Does everybody with a monoclonal B cell lymphocytosis or stage 0 CLL need to be followed up? CLL has got commoner over the years because we have got cleverer at diagnosing it. It is now clear that 3.5% of the population over 40 has a population of CLL-like cells in their blood. Does it matter?
It must be clear that since the incidence of CLL is only about 4 per 100,000, that it does not matter a jot for most people. There are a lot of people out there being worried unnecessary. To allay these fears a new condition, monoclonal B cell lymphocytosis, has been invented and it is separated from stage 0 CLL by counting the B-cells in the blood. There must be 5000 per cubic millimeter for it to be CLL. But this is an arbitrary figure and to give it some evidence base there have been two studies. One from the Mayo Clinic suggested that a more appropriate figure might be 11,000 per cu mm and now a new study from Italy has been published in Haematologica.
They looked at 1158 patients with newly diagnosed Binet stage A CLL.The levels of 11,500 for absolute lymphocyte count and 10,000 for B cell count were the best discriminators between those who would never require treatment and those who would. Those with a B cell count of less than 10,000 would progress at a rate of 2.3% per year to eventually requiring treatment, while those with more than 10,000 would progress at a rate of 5.2% per year.
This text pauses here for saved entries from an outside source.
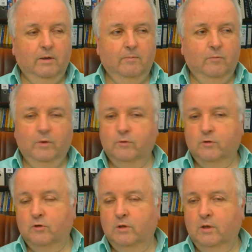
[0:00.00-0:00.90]
with
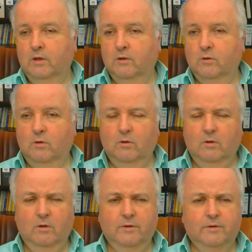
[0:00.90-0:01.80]
Richard Hill
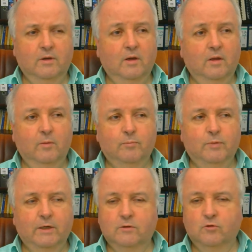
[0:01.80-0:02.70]
called The
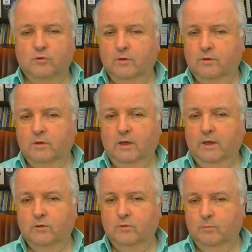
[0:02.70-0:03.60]
Practitioner's
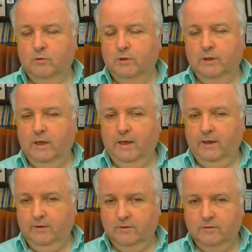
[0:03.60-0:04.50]
Guide to Mirroring
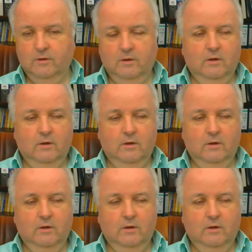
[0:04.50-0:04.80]
Hands,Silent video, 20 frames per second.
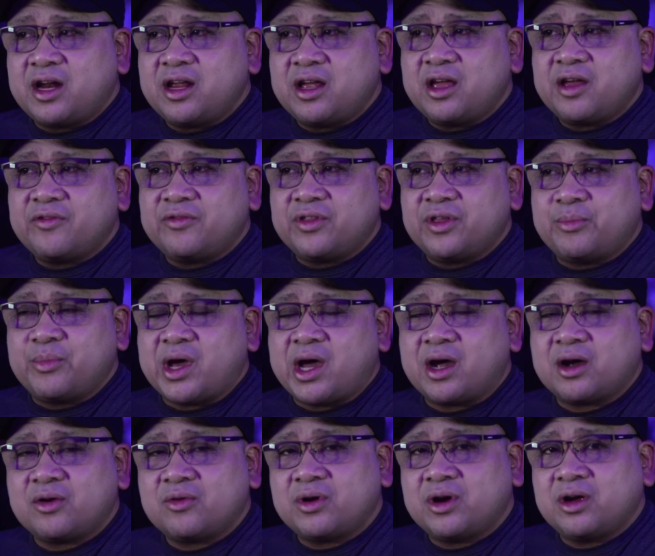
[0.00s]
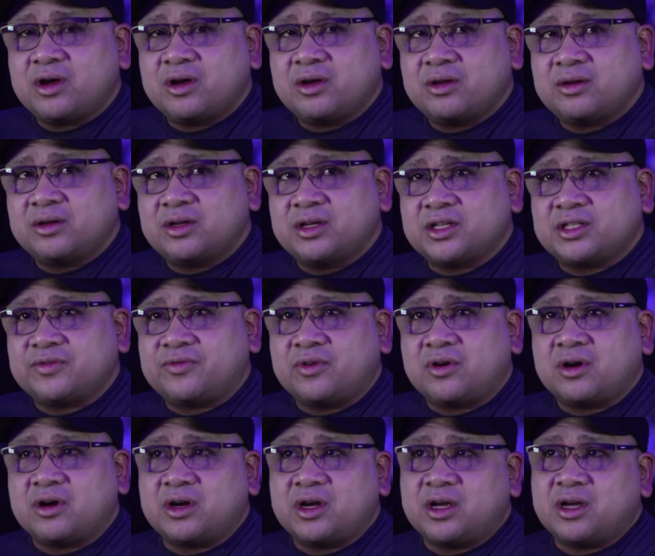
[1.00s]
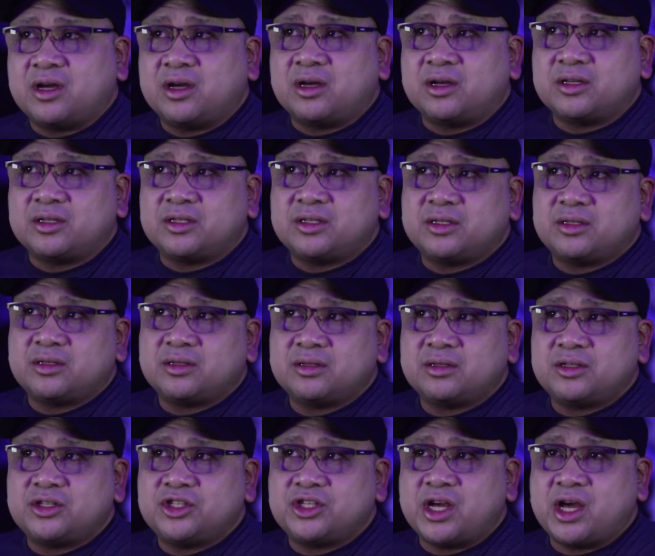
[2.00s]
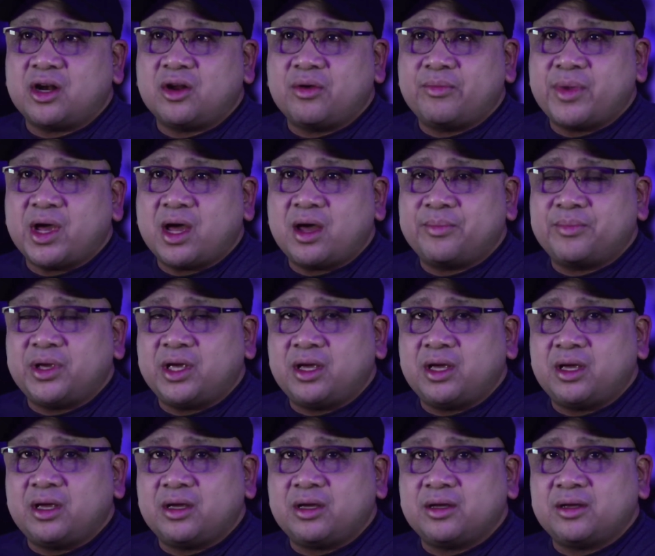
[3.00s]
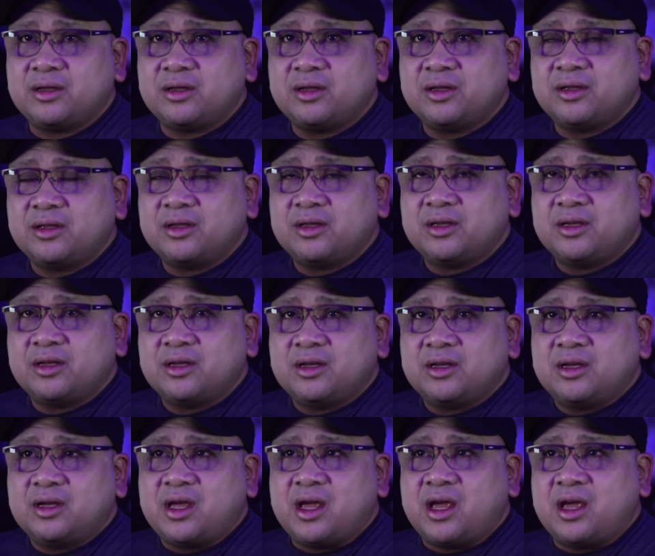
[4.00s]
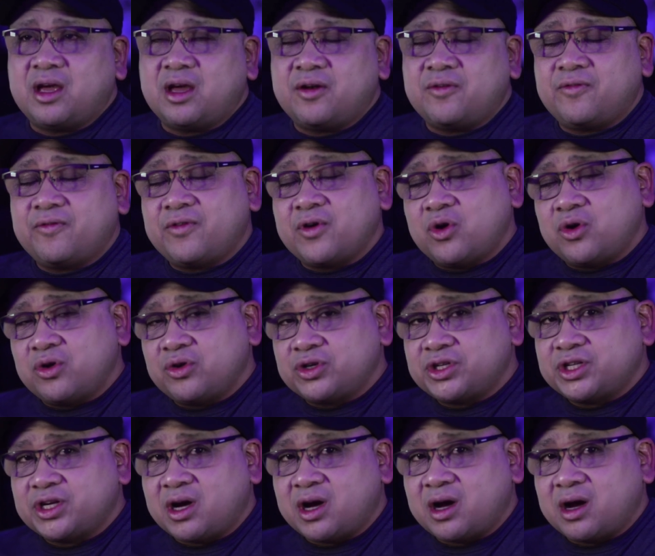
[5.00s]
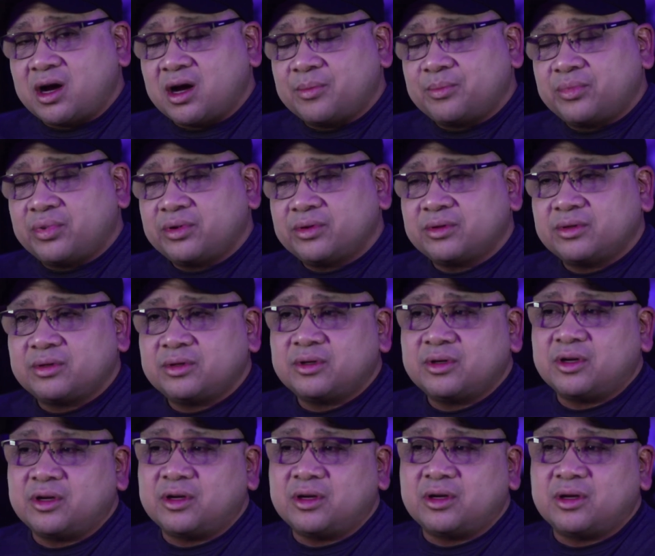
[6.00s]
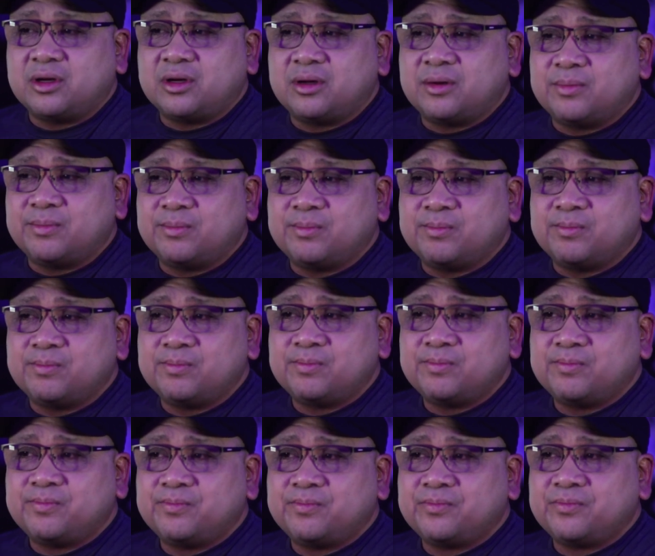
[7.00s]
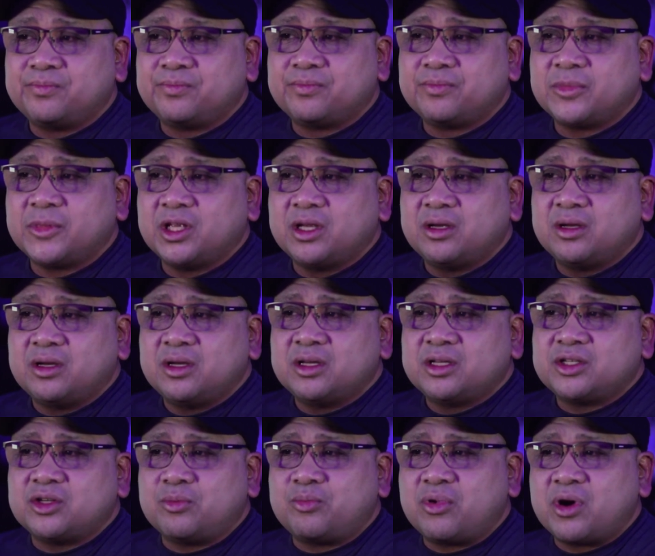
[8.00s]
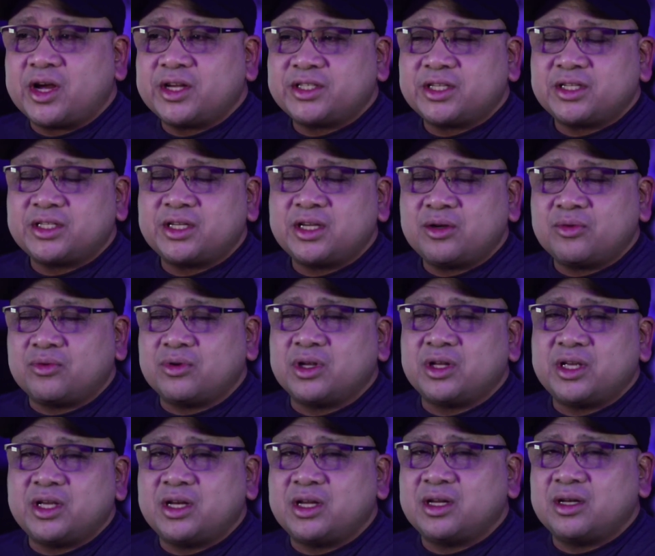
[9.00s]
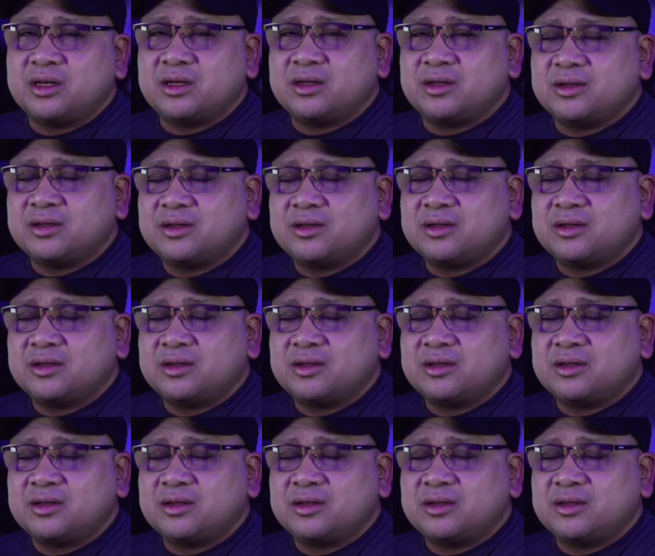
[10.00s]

of have the background as far as channel mapping and Photoshop. Um, so processing really didn't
I am not sure that this is much help since it appears from their graph that even after 20 years 78% of those with a B cell count of <10,000 will never be treated and even at greater than 11,000 50% will remain untreated at 20 years.
The recommendation still means that everybody with a lymphocytosis should have flow cytometry in order to count the B cells.
I know that in the UK it is common practice for mild lymphocytoses to be ignored as having no clinical significance, but I wonder whether there is a more certain way of looking at this, perhaps using CD38.